5. NMMC shall provide the prevalent managed care discount to any uninsured patient meeting the system's definition of uninsured: where the income is at 400% or less of the (Federal Poverty Level) FPL, no third party insurance coverage, an ERISA plan, Medicare, Medicaid, SCHIP, Champus, or other coverage.
6. NMMC shall post in various areas in the facility, its admission agreement form, information about the charity care policy and the assistance available.
7. NMMC shall provide information in a billing statement that NMMC provides charity care assistance for eligible patients who meet charity care guidelines.
8. NMMC will bill a patient over a period of 60 days before the patient is involuntarily referred to its in-house collection agency. Extended payment options are available.
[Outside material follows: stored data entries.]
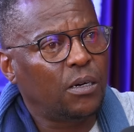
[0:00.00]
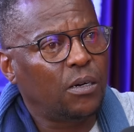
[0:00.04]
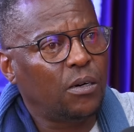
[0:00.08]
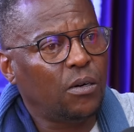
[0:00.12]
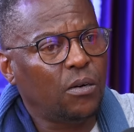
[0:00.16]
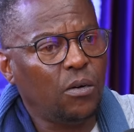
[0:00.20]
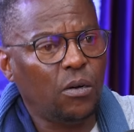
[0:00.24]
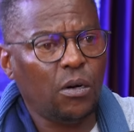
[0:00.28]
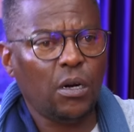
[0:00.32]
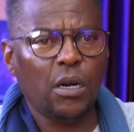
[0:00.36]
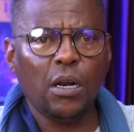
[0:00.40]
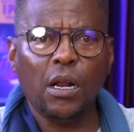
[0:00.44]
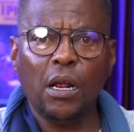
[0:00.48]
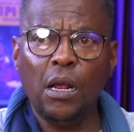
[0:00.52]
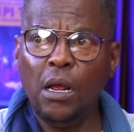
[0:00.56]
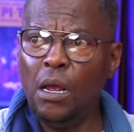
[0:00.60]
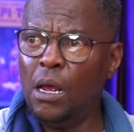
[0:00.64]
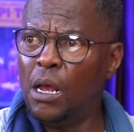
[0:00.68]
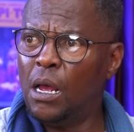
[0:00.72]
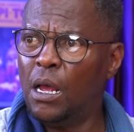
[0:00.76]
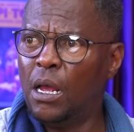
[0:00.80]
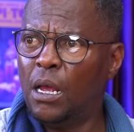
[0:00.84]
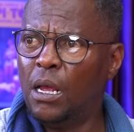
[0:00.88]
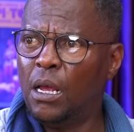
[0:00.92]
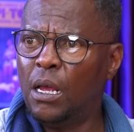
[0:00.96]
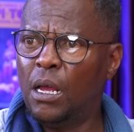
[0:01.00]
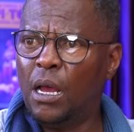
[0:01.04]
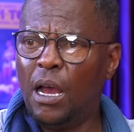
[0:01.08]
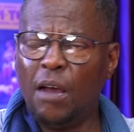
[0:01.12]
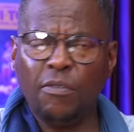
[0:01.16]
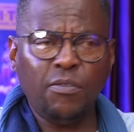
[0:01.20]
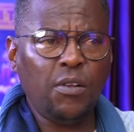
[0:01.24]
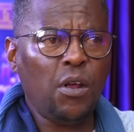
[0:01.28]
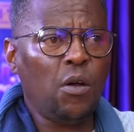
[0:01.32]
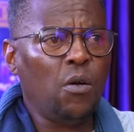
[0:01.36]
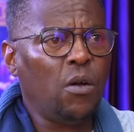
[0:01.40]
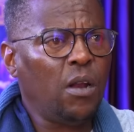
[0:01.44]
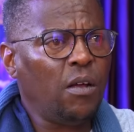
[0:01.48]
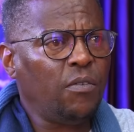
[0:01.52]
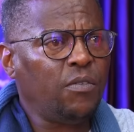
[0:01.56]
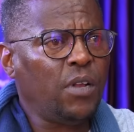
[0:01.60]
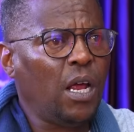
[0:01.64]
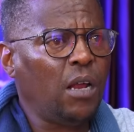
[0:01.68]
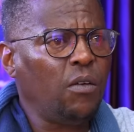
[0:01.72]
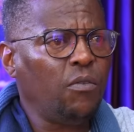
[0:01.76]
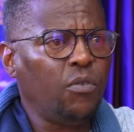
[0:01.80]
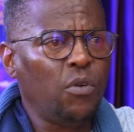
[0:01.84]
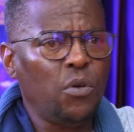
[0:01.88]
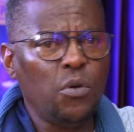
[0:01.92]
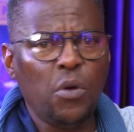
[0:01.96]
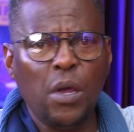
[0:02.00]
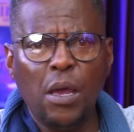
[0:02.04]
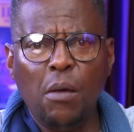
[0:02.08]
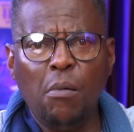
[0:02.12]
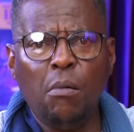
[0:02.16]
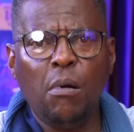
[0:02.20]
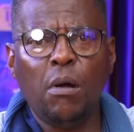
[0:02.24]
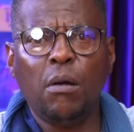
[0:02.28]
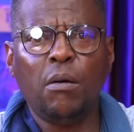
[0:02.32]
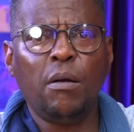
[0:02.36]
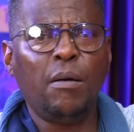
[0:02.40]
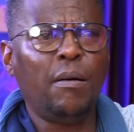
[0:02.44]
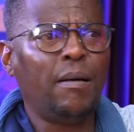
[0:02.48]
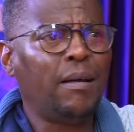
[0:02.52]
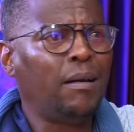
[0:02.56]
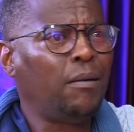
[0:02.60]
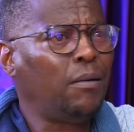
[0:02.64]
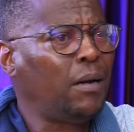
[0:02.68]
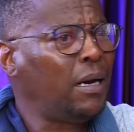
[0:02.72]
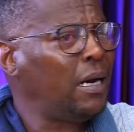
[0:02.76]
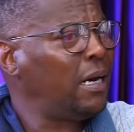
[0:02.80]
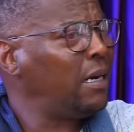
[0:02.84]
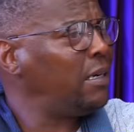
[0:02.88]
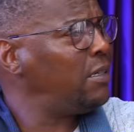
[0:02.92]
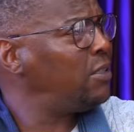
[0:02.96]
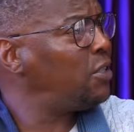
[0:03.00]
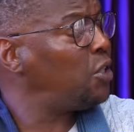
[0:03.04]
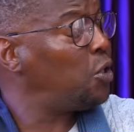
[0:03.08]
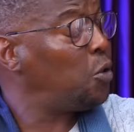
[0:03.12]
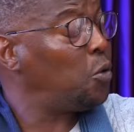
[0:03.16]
Or, after all I've done for you, and she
9. Tupelo Service Finance (TSF) will not refer to an outside collection agency until several attempts have been made by TSF to collect the outstanding amount. This will not apply to any patient who has made financial arrangements with TSF and has failed to fulfill the terms of the agreement.
10. For patients who do not meet NMMC's charity care guidelines but are uninsured, NMMC will provide options to pay over a set period of time at reduced interest rates, dependent upon the financial ability and resources of the patient.
11. Neither NMMC nor TSF will place a lien on a patient's house or automobile.
12. Collection policies shall comply with the Fair Debt Collection Practice Act.
13. Failing to pay medical bills shall not be reported by NMMC or TSF to a credit agency. However, if a judgment is obtained by TSF, then it shall be reported as part of public record information. If an outstanding bill is referred to an outside collection agency, the reporting to a credit agency will be determined by the policies and procedures of the outside collection agency.
NMHS maintains that it is not a "debt collector" within the meaning of the FDCPA, but it represents that it will nevertheless voluntarily comply with the collection standards set forth in that Act, even though, according to NMHS, it is not legally required to do so.
While these proceedings do not establish the proper venue for litigating the issues set forth in plaintiffs' complaint, the court nevertheless notes the aforementioned information as a matter of public interest.
The court also notes that, according to news reports, U.S. Senate Finance Committee Chairman Chuck Grassley has requested that NMHS and nine other hospitals and health systems provide his committee with information regarding their charitable care and billing practices, as well as their partnerships with for-profit companies. Many of the allegations set forth in plaintiffs' complaint do properly fall within the purview of the legislative, rather than judicial, branch of government, and interested citizens may wish to follow the course of any such legislative proceedings as they relate to non-profit hospitals such as NMHS.
In light of the foregoing, defendants' motion to dismiss [13-1] the federal claims against them is granted, and the court declines to exercise supplemental jurisdiction over the remaining state law claims. Plaintiffs' motion to enforce the prior order of this court [11-1] is dismissed as moot and their motion to amend [68-1] is denied.
A separate judgment will be entered in accordance with Rule 58 of the Federal Rules of Civil Procedure.
SO ORDERED.
JUDGMENT
For the reasons given in the court's order issued this date, it is hereby ordered and adjudged that this case is dismissed.So ordered and adjudged.